EXERCISE INPUT: Begin

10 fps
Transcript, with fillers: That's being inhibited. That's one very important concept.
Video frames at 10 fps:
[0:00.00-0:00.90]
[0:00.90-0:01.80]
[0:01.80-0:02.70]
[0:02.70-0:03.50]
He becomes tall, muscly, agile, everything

EXERCISE INPUT: End
EXERCISE INPUT: Begin

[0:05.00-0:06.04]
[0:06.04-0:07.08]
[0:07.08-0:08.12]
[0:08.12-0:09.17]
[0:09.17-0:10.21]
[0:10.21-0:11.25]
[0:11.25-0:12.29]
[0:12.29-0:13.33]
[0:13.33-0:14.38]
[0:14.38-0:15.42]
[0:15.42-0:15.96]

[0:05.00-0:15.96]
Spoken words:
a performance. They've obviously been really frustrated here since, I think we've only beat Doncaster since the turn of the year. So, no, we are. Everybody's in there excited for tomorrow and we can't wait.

EXERCISE INPUT: End

Among the records above, only the lines between the line holding "[0:12.29-0:13.33]" and the line holding "[0:05.00-0:15.96]", inclusive, are to be output, exactly as written.

RESPONSE:
[0:12.29-0:13.33]
[0:13.33-0:14.38]
[0:14.38-0:15.42]
[0:15.42-0:15.96]

[0:05.00-0:15.96]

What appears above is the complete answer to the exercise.